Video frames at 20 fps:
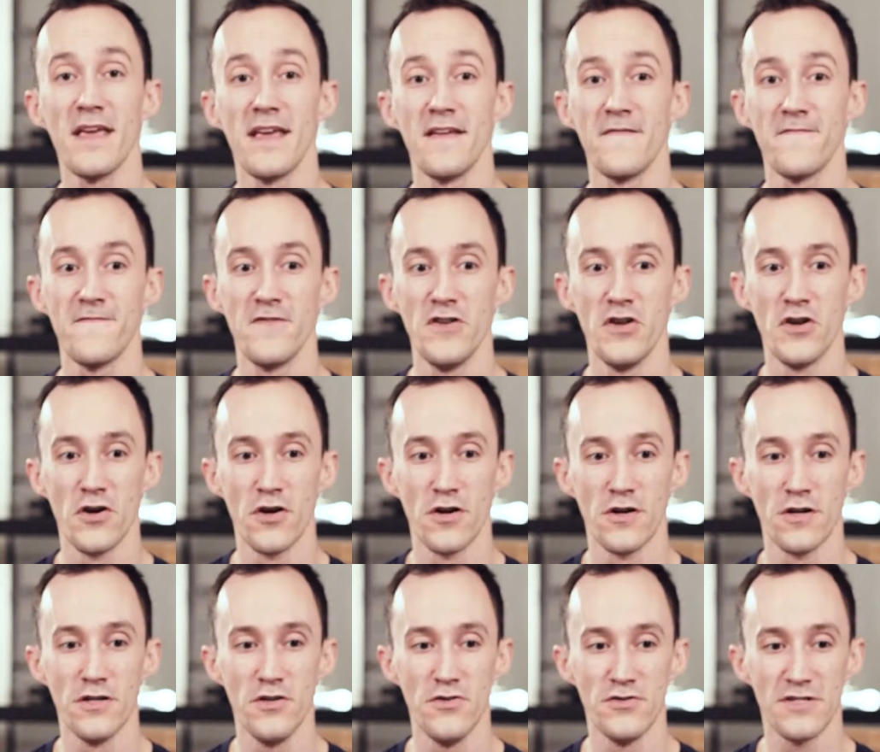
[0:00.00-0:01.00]
if
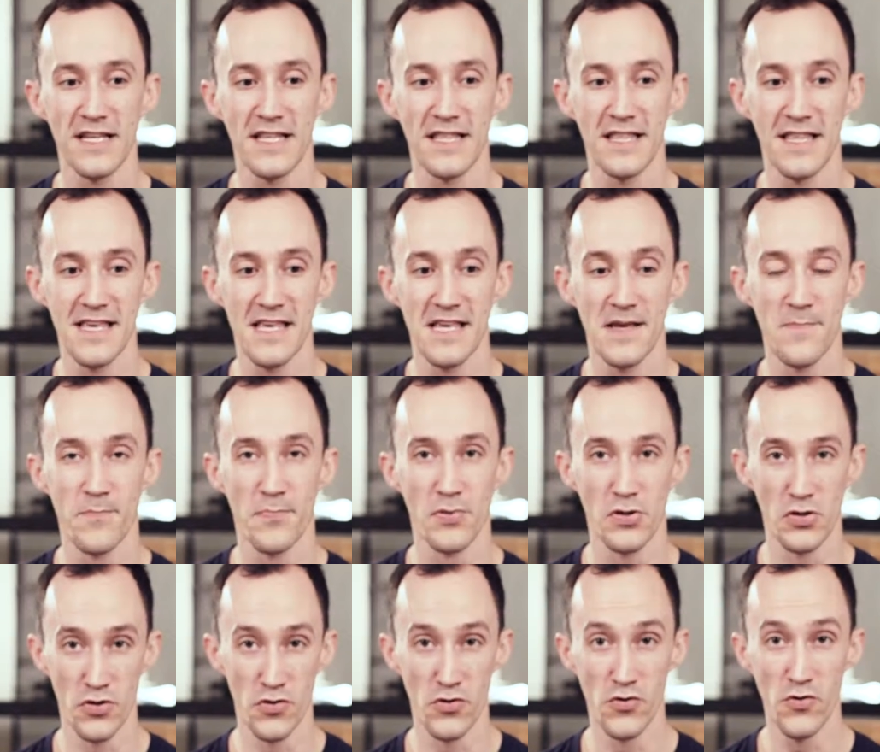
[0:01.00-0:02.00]
you're using the
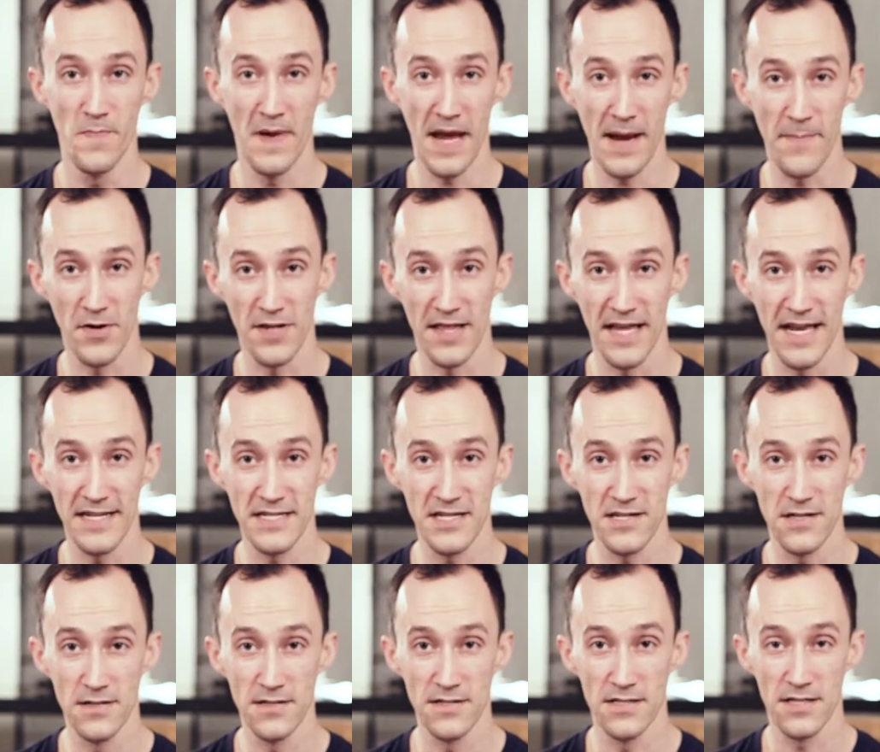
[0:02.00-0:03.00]
blue paper
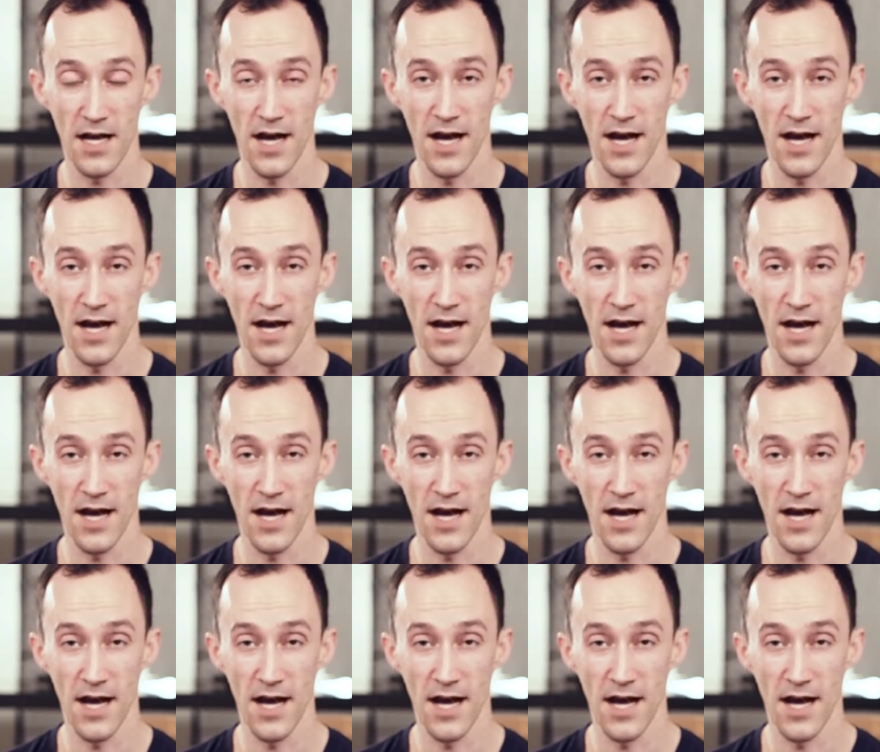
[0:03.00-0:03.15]
lanterns,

• Problem description: Look above for the line containing "[0:00.00-0:01.00]", then retype it and each line after it to the end of the records, exactly and without pictures.

• Exercise solution:
[0:00.00-0:01.00]
if
[0:01.00-0:02.00]
you're using the
[0:02.00-0:03.00]
blue paper
[0:03.00-0:03.15]
lanterns,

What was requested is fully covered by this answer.